From: Rik van Riel <riel@surriel.com>
To: linux-kernel@vger.kernel.org
Cc: kernel-team@meta.com, linux-mm@kvack.org, david@kernel.org,
willy@infradead.org, surenb@google.com, hannes@cmpxchg.org,
ljs@kernel.org, ziy@nvidia.com, usama.arif@linux.dev,
fvdl@google.com, Rik van Riel <riel@surriel.com>
Subject: [RFC PATCH 31/40] mm: page_alloc: per-(zone, order, mt) PASS_1 hint cache
Date: Wed, 20 May 2026 10:59:37 -0400 [thread overview]
Message-ID: <20260520150018.2491267-32-riel@surriel.com> (raw)
In-Reply-To: <20260520150018.2491267-1-riel@surriel.com>
PASS_1 of __rmqueue_smallest walks &zone->spb_lists[cat][full]
linearly.
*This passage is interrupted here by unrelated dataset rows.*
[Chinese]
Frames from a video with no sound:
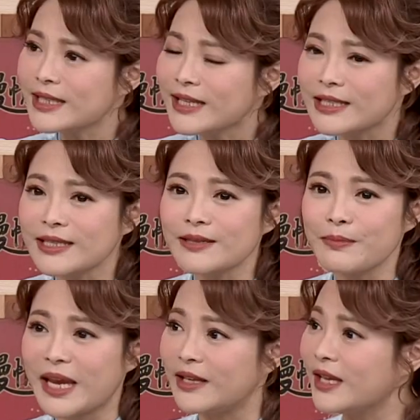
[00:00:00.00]
真的是
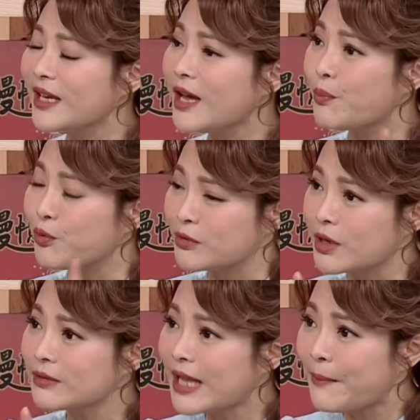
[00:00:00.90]
每天要补
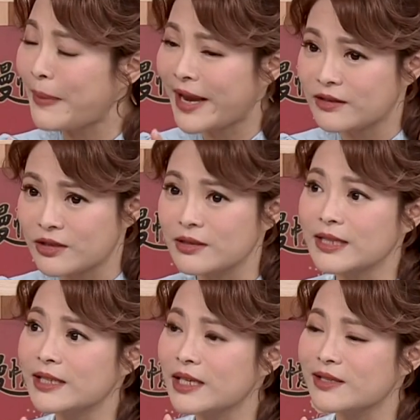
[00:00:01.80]
充蛋白质
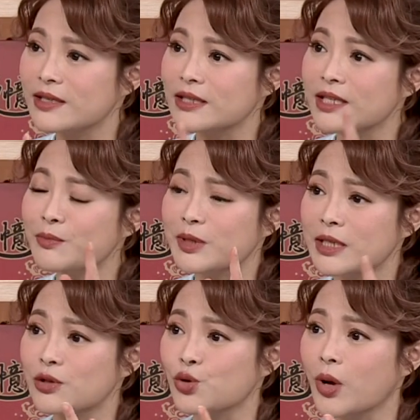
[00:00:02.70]
这件事，是不
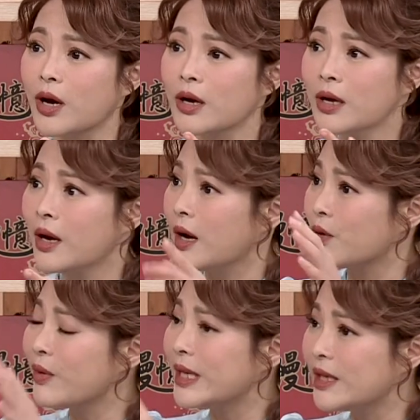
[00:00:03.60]
是说呃，
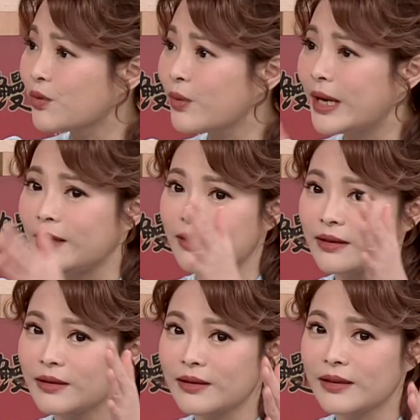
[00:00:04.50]
会因为
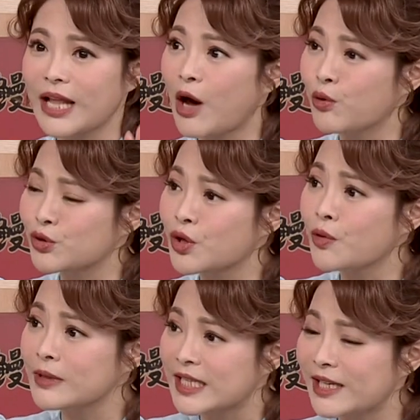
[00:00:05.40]
老
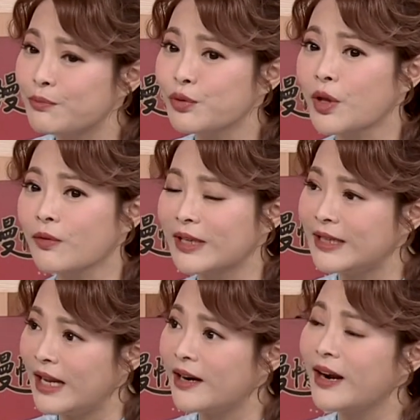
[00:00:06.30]
中青不同的
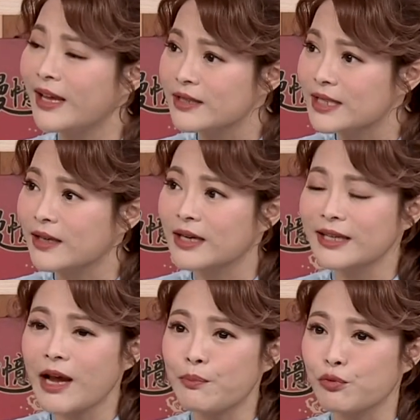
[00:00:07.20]
年龄层
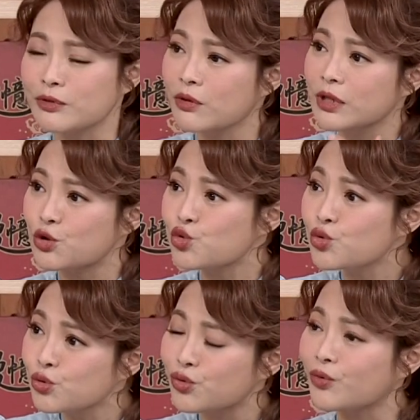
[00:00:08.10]
要补充的
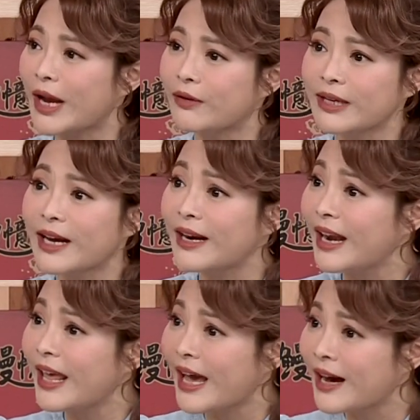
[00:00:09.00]
速度还有那个
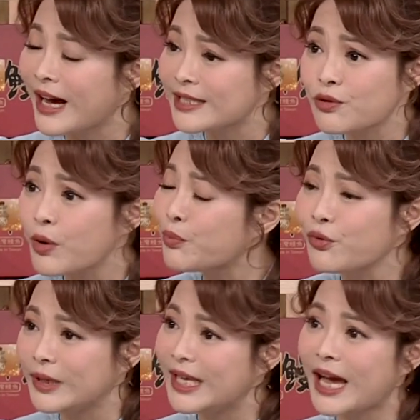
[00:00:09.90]
量啊，是不是
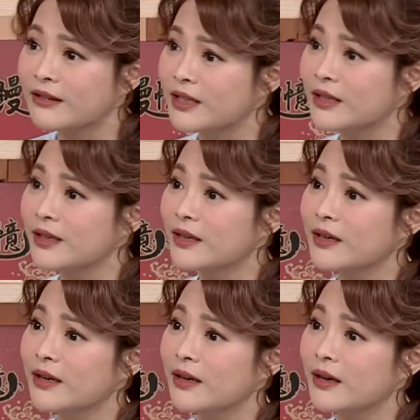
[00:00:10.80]
不一样呢？
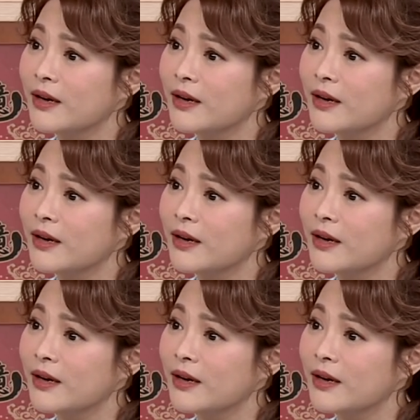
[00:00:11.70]
嗯，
Under steady workload on a 250 GB test system, the median
walk depth was ~50 SPBs and 20-57% of allocations visited 100+ SPBs.
Cache the SPB that last satisfied a PASS_1 alloc for each
(zone, order, migratetype) tuple, in two layers:
- per-zone hint (zone->sb_hint[order][mt]) -- visible to all CPUs,
serialized by zone->lock.
- per-CPU hint indexed by zone_idx -- cache-hot, contention-free.
Each slot stores (zone *, sb *) because zone_idx is per-pgdat
(not globally unique on NUMA); the zone-pointer check on read
prevents a cross-node SPB from being handed back to the wrong
zone's accounting.
Stale hints are harmless: try_alloc_from_sb_pass1() returns NULL and
the standard list walk runs as before. On PASS_1 success both hints
are refreshed. spb_invalidate_warm_hints() clears both arrays from
resize_zone_superpageblocks() under zone->lock to prevent UAF across
memory hotplug-add.
Hint hits show up in tracepoint:kmem:spb_alloc_walk as the [0, 5)
bucket because n_spbs_visited stays 0; no new tracepoint needed.
Skipped for migratetype >= MIGRATE_PCPTYPES (HIGHATOMIC/CMA/ISOLATE
are already cheap or rare).
Measurement on the same test system with this commit applied:
median walk depth: ~50 SPBs -> ~5
tail (>=100 SPB visits): 20-57% -> 0.4%
hint hit rate (n=0): -> 99%
Memory cost: ~320 B per zone + ~2.6 KB per CPU
(MAX_NR_ZONES * NR_PAGE_ORDERS * MIGRATE_PCPTYPES * sizeof(slot)).
Signed-off-by: Rik van Riel <riel@surriel.com>
Assisted-by: Claude:claude-opus-4.7 syzkaller
---
include/linux/mmzone.h | 11 +++
mm/internal.h | 2 +
mm/mm_init.c | 8 ++
mm/page_alloc.c | 173 +++++++++++++++++++++++++++++++++++++++++
4 files changed, 194 insertions(+)
diff --git a/include/linux/mmzone.h b/include/linux/mmzone.h
index 46eb5012d18b..c9c248d5b14e 100644
--- a/include/linux/mmzone.h
+++ b/include/linux/mmzone.h
@@ -1111,6 +1111,17 @@ struct zone {
struct list_head spb_isolated; /* fully isolated (1GB contig alloc) */
struct list_head spb_lists[__NR_SB_CATEGORIES][__NR_SB_FULLNESS];
+ /*
+ * PASS_1 fast-path hint: most-recent SPB that satisfied a
+ * (order, mt) PASS_1 allocation. Stale hints are harmless -- the hint
+ * try-alloc just falls through to the standard list walk on miss.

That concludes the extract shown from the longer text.